---------- Information provided

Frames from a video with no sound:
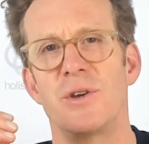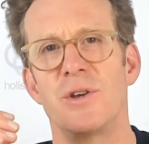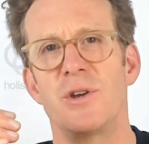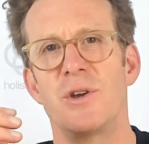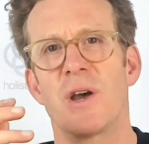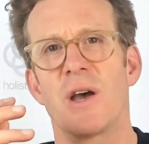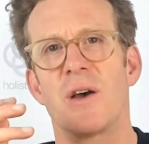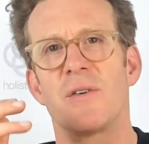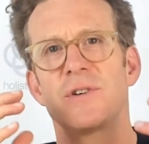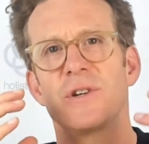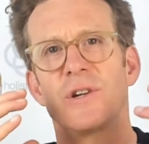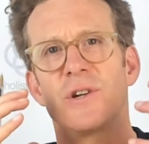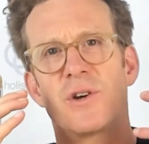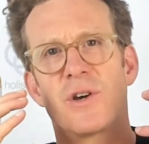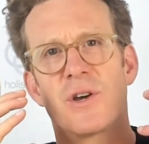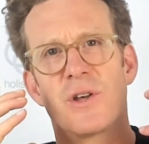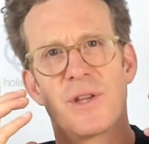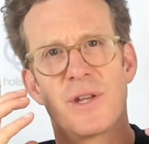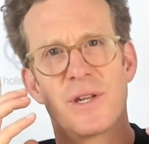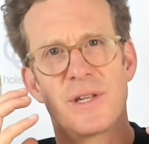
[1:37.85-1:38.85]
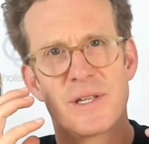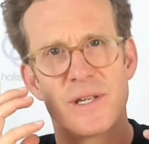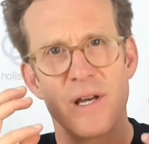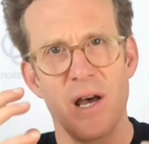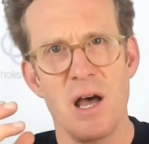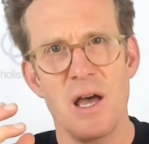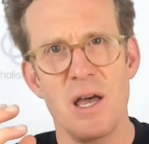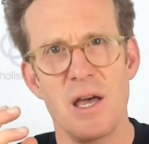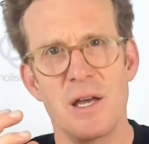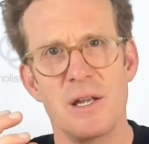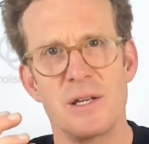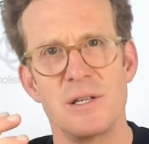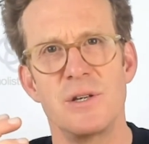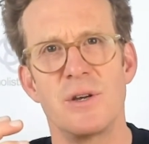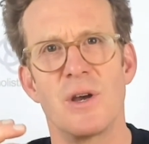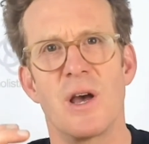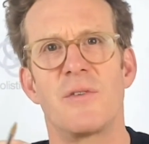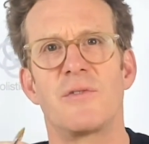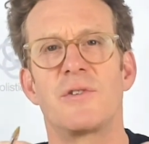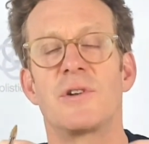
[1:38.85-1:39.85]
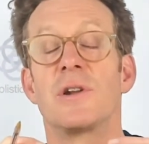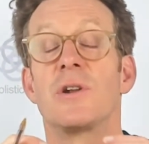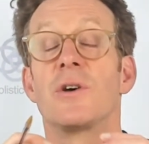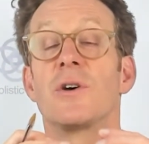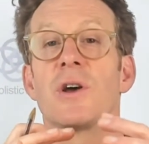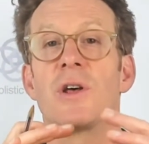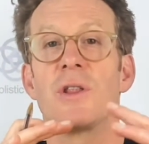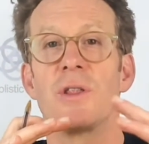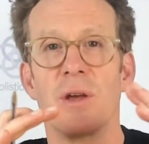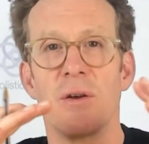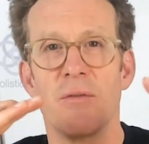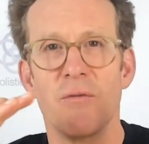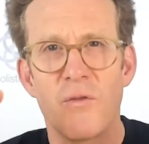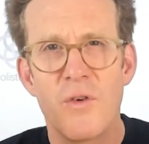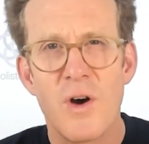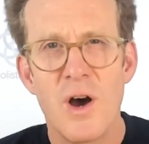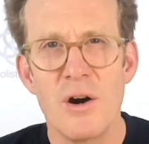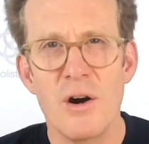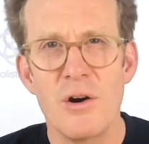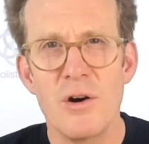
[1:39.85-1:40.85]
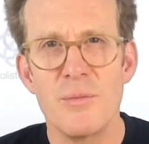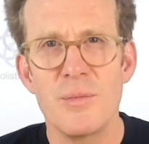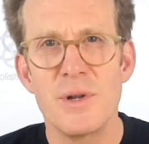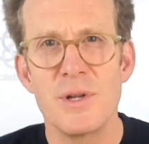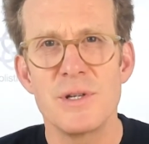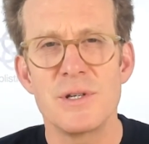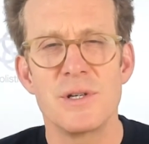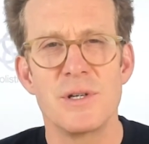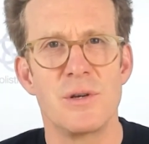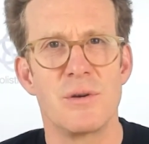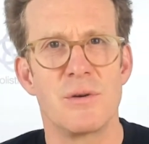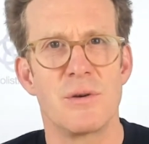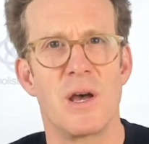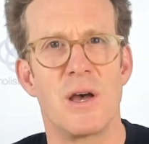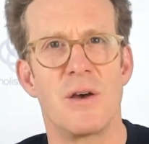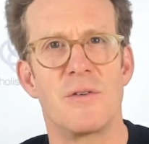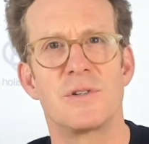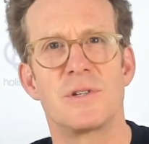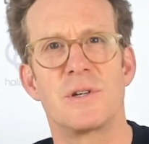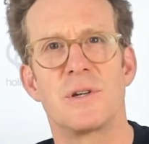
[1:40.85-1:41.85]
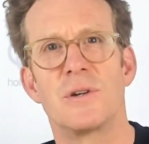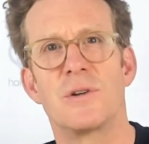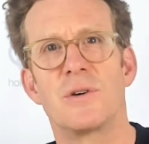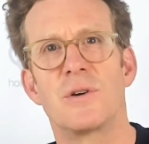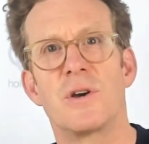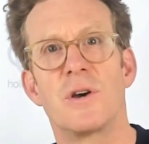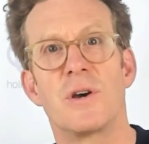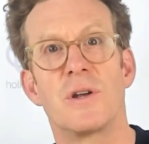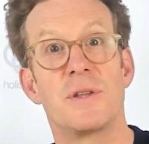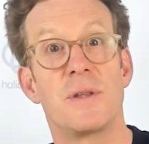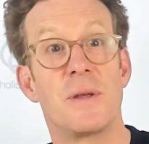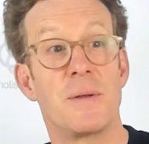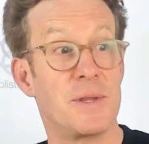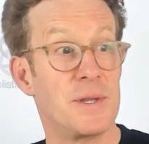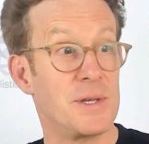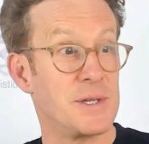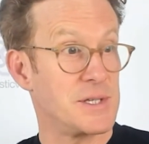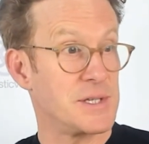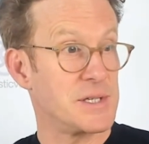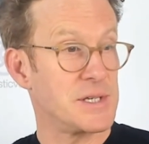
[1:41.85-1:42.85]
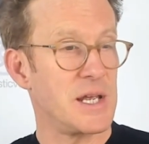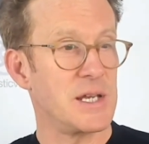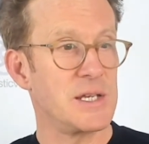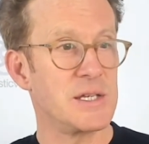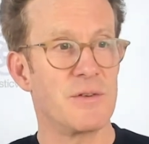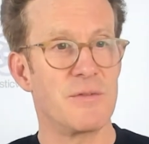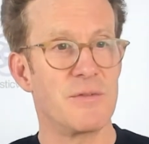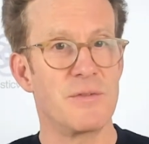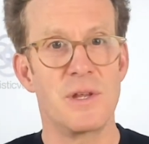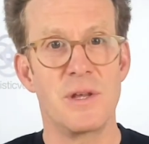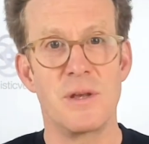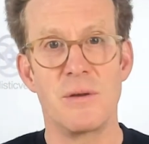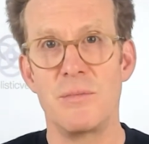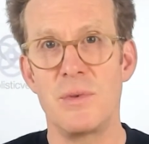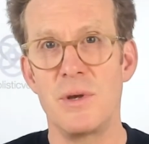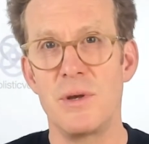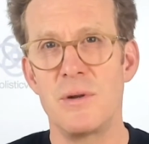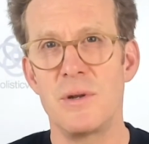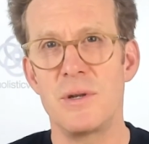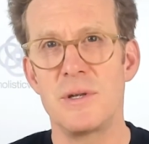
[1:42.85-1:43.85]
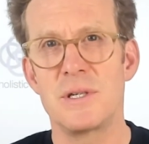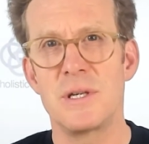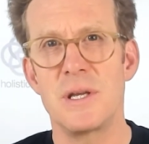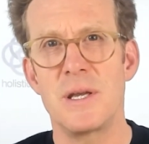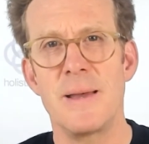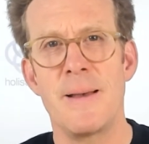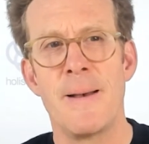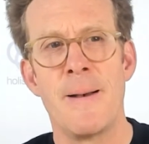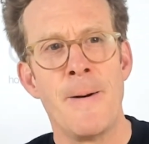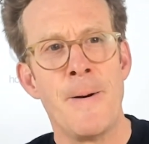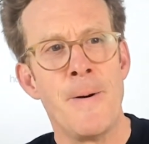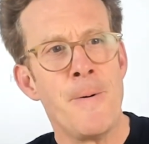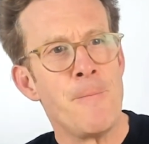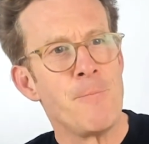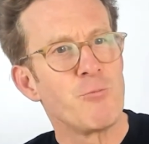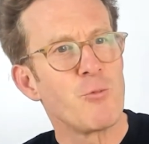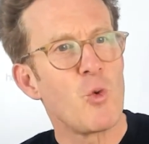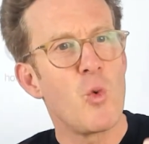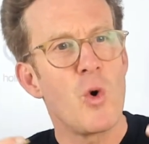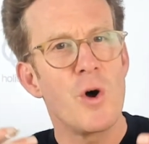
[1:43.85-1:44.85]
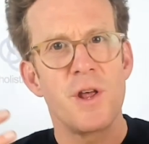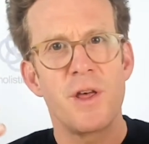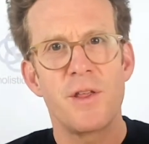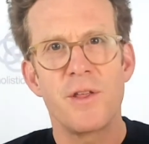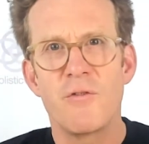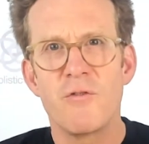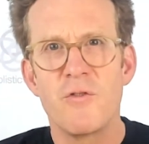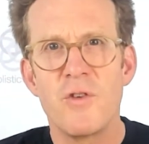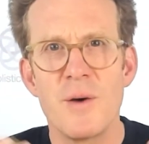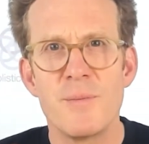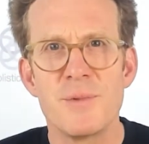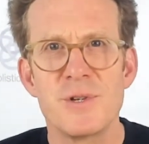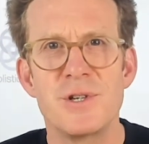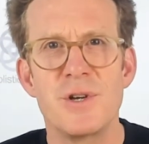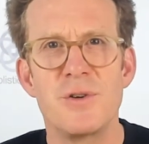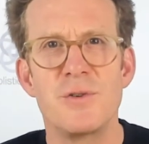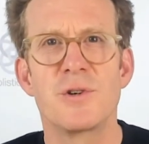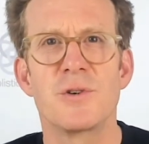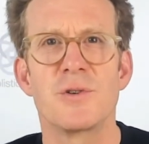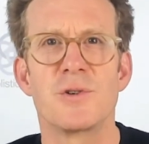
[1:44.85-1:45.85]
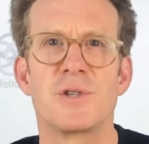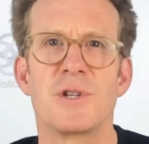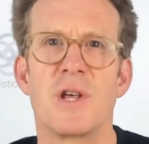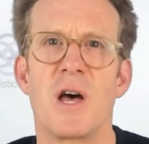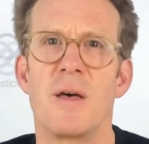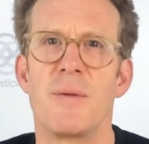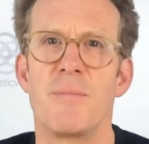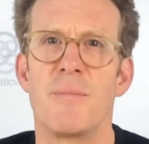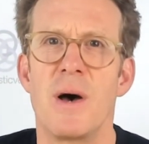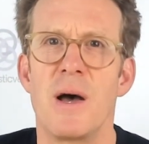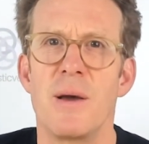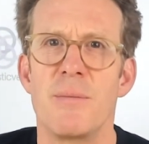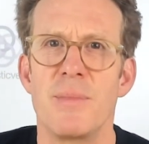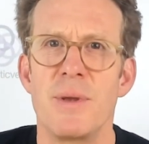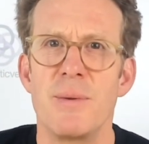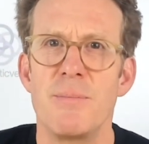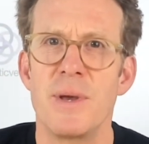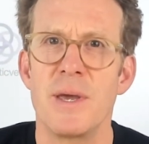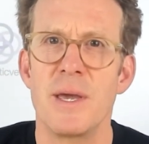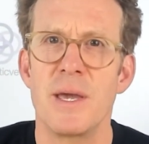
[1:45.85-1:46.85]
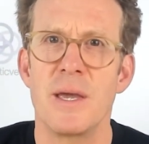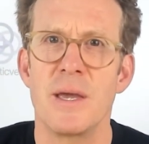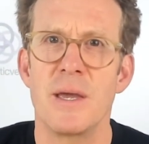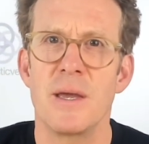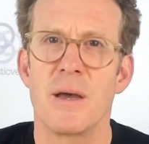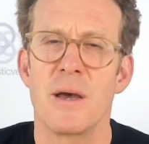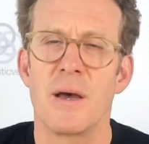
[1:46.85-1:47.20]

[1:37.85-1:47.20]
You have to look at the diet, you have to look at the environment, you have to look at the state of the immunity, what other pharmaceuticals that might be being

--------------------

◆ **What the task asks**: Could you transcribe the material above exactly, keeping every picture out?

◆ **Written solution**:
Frames from a video with no sound:
[1:37.85-1:38.85]
[1:38.85-1:39.85]
[1:39.85-1:40.85]
[1:40.85-1:41.85]
[1:41.85-1:42.85]
[1:42.85-1:43.85]
[1:43.85-1:44.85]
[1:44.85-1:45.85]
[1:45.85-1:46.85]
[1:46.85-1:47.20]

[1:37.85-1:47.20]
You have to look at the diet, you have to look at the environment, you have to look at the state of the immunity, what other pharmaceuticals that might be being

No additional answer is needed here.